Quelles sont vos attentes et espoirs par rapport à la conférence climat de cette fin d’année ?

La COP21 ne résoudra évidemment pas l’ensemble des enjeux qui nous font face, mais elle doit absolument acter deux choses : un engagement sans faille de l’ensemble des gouvernements dans la réduction de leurs émissions de gaz à effet de serre afin de pouvoir rester sous le seuil de réchauffement de 2°C, avec des mécanismes clairs de transparence, de contrôle et de révision d’une part, et une véritable politique de financement avec 100 milliards de dollars par an dès 2020, afin d’enclencher le financement des politiques d’adaptation et d’atténuation dans les pays du sud, les moins responsables et les plus vulnérables face aux effets du dérèglement climatique. Idéalement, l’accord de Paris devrait intégrer l’objectif de décarbonation de nos économies et d’engagement vers un futur 100% renouvelables. A Paris, il faudrait que nos dirigeants se libèrent enfin des lobbys des énergies fossiles qui bloquent une société et économie qui sont en train d’émerger. Qu’ils changent enfin leur imaginaire d’un modèle de développement issu du 19ème et du 20ème siècles!

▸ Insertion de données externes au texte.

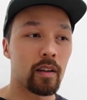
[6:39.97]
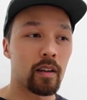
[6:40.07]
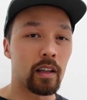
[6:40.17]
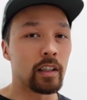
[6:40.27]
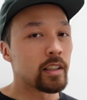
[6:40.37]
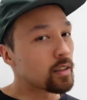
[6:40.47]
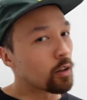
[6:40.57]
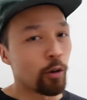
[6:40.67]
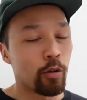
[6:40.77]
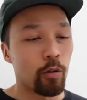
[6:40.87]
at least the
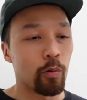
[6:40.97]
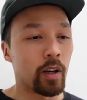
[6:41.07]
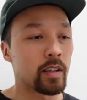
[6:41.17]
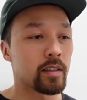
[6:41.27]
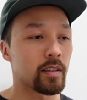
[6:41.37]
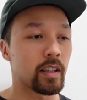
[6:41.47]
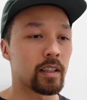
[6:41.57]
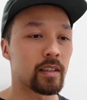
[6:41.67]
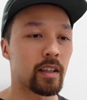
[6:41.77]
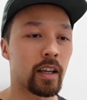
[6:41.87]
local ones,
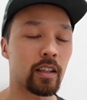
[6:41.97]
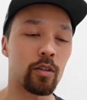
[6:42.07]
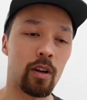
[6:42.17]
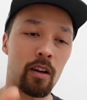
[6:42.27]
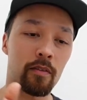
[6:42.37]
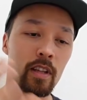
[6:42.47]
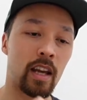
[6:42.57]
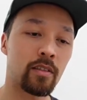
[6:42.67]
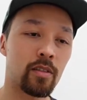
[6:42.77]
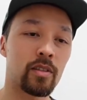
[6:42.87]
is like you have
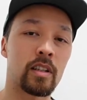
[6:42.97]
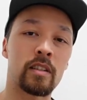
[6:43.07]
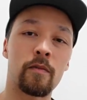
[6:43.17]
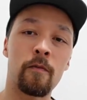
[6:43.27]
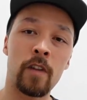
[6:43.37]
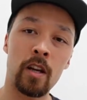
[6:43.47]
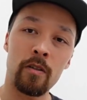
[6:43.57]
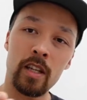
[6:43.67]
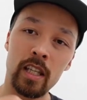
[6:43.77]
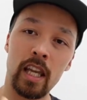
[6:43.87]
dancers and it's
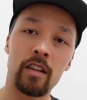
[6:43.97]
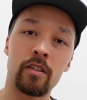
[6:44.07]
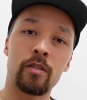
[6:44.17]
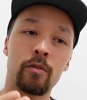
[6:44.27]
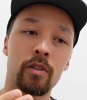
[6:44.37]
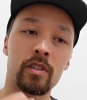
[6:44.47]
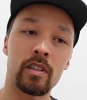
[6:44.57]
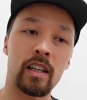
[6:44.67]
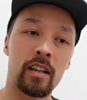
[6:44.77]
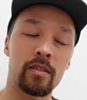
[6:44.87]
very catered towards the
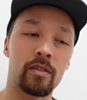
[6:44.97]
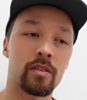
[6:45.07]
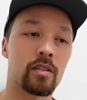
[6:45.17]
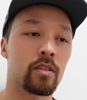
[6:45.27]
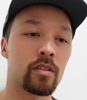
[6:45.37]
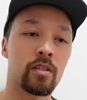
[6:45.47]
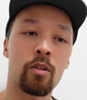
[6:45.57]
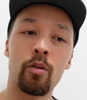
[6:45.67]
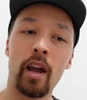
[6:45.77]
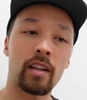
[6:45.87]
dancers. There's
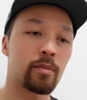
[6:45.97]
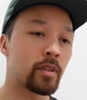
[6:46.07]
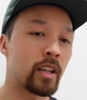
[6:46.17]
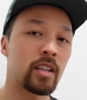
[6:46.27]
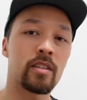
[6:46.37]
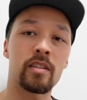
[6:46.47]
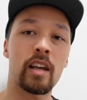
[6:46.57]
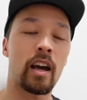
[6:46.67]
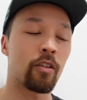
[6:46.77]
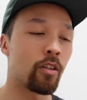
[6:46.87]
no explanations
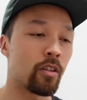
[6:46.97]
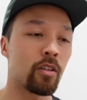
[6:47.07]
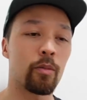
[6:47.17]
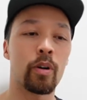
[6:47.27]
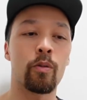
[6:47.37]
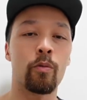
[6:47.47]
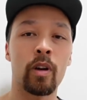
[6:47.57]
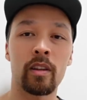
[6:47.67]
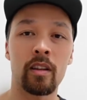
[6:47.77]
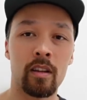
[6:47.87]
at all about
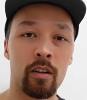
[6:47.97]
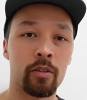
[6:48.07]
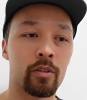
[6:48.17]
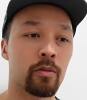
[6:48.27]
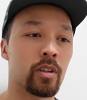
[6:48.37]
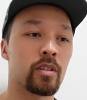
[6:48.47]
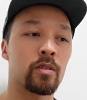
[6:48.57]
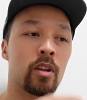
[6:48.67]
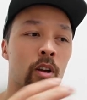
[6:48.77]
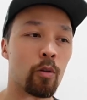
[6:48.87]
what the culture
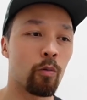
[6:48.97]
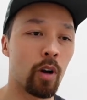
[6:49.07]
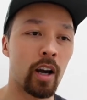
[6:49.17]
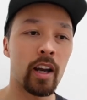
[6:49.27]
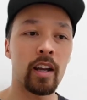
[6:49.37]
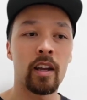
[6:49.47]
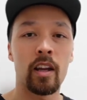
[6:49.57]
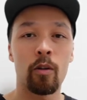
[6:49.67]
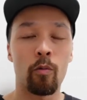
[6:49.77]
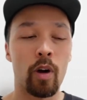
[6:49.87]
is, why
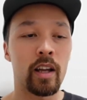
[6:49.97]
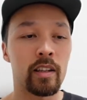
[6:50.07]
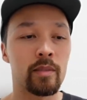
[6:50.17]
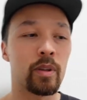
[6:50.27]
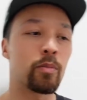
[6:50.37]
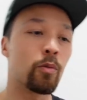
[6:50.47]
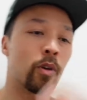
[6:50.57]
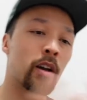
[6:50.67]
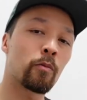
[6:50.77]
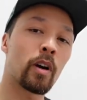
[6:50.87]
these people
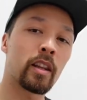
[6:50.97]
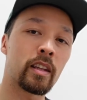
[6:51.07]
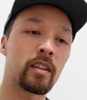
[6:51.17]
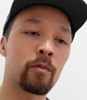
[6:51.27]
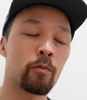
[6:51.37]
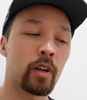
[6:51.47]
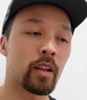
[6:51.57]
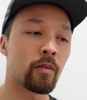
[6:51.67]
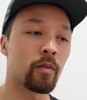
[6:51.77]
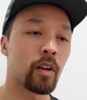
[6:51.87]
won, why they didn't win,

Nous faisons l’observation à Surfrider Foundation Europe et avec nos partenaires que l’océan est le grand oublié des négociations climatiques. Partagez-vous-ce constat ? A quoi est dû cet oubli selon vous ?

Je pense que si les océans sont aujourd’hui absents des agendas politiques, c’est parce que leurs services écosystémiques sont tellement nombreux que l’on suppose la nécessité de les segmenter par thématique (pêche, gestion des littoraux, aires marines protégées, protection de la biodiversité marine, pollutions..). De plus, les océans sont perçus comme des victimes à forte inertie des émissions de gaz à effet de serre. Le GIEC lui-même reconnaît ses difficultés à analyser les impacts des émissions sur l’évolution des océans et de leur fonctionnement. Enfin, plus de la moitié de la surface des océans se situe au-delà des juridictions nationales ou internationales, ce qui ne facilite pas leur prise en compte dans l’agenda législatif.